できれば、API 経由での操作において確認を無効にする設定を設けていただければと強く希望します。
自分のサイトでこれをテストしてみました。API を介して管理者権限を取り消すには、https://forum.yourdomain.com/admin/users/<user_id>/revoke_admin に対して PUT リクエストを送信します。試したところ、管理者権限は取り消され、メールの確認は不要でした。

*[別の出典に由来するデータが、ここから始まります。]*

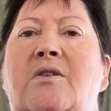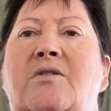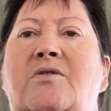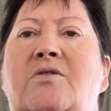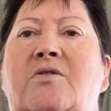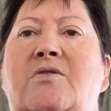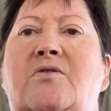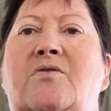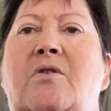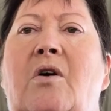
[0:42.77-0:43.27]

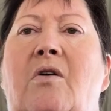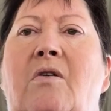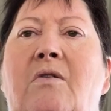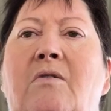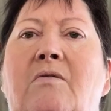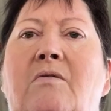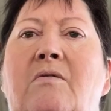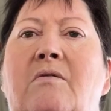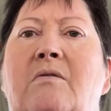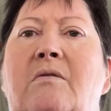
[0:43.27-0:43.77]

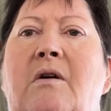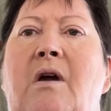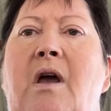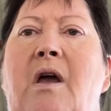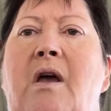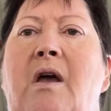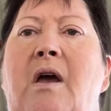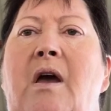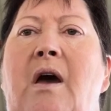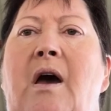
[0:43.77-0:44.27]
strong
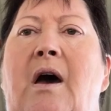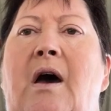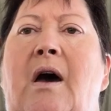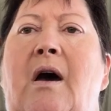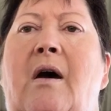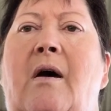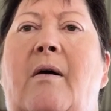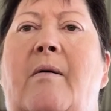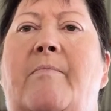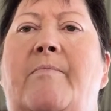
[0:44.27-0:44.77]

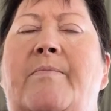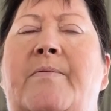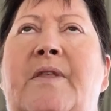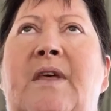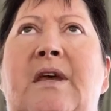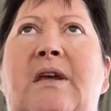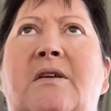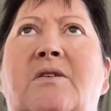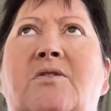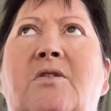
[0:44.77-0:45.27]

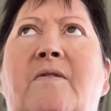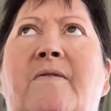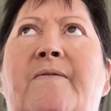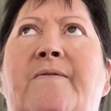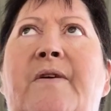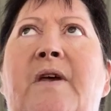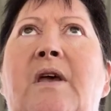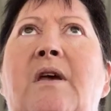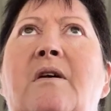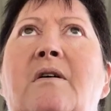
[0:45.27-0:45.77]
thing to
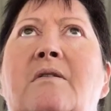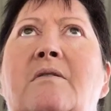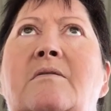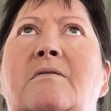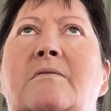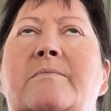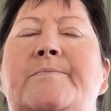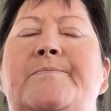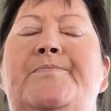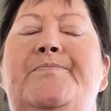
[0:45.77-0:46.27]

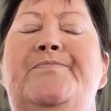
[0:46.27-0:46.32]
feel.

ただし、このリクエストに対する Discourse のレスポンスにはいくつかの問題が見つかりました。
ユーザーがすでに管理者権限を持っている場合、API を介して権限を取り消すと、成功メッセージの代わりに空のレスポンスが返されます。
ユーザーが管理者権限を持っていない場合、https://forum.yourdomain.com/admin/users/<user_id>/revoke_admin に対して PUT リクエストを送ると HTML レスポンスが返され、https://forum.yourdomain.com/admin/users/<user_id>/revoke_admin.json に対してリクエストを送ると invalid access エラーが返されます。

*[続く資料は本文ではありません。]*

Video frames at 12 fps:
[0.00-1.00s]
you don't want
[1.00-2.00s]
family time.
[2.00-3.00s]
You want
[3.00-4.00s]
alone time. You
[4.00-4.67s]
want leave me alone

このルートに対して、成功および失敗に関する情報を含むメッセージが返されるようにすると良いでしょう。
確認メールなしで管理者権限を付与できるようにすることについては、確信が持てません。現在の仕組みは、セキュリティの追加レイヤーを提供することを意図して設計されています。
まさに、取り消し(revoke)に確認が必要ないことと、付与(grant)に確認が必要であることの問題点です。これに気づいていないと、Discourseのすべての管理者を誤って取り消し、元に戻す手段が全くなくなってしまう可能性があります。
もし何かを検証するために確認を必須にするなら、もう一方の操作にも同様に検証が必要であるべきです。
また、この検証を無効にする機能もありません。そのため、すべての権限を持つ管理者がいて、APIを通じて直接管理者権限を付与することも可能です。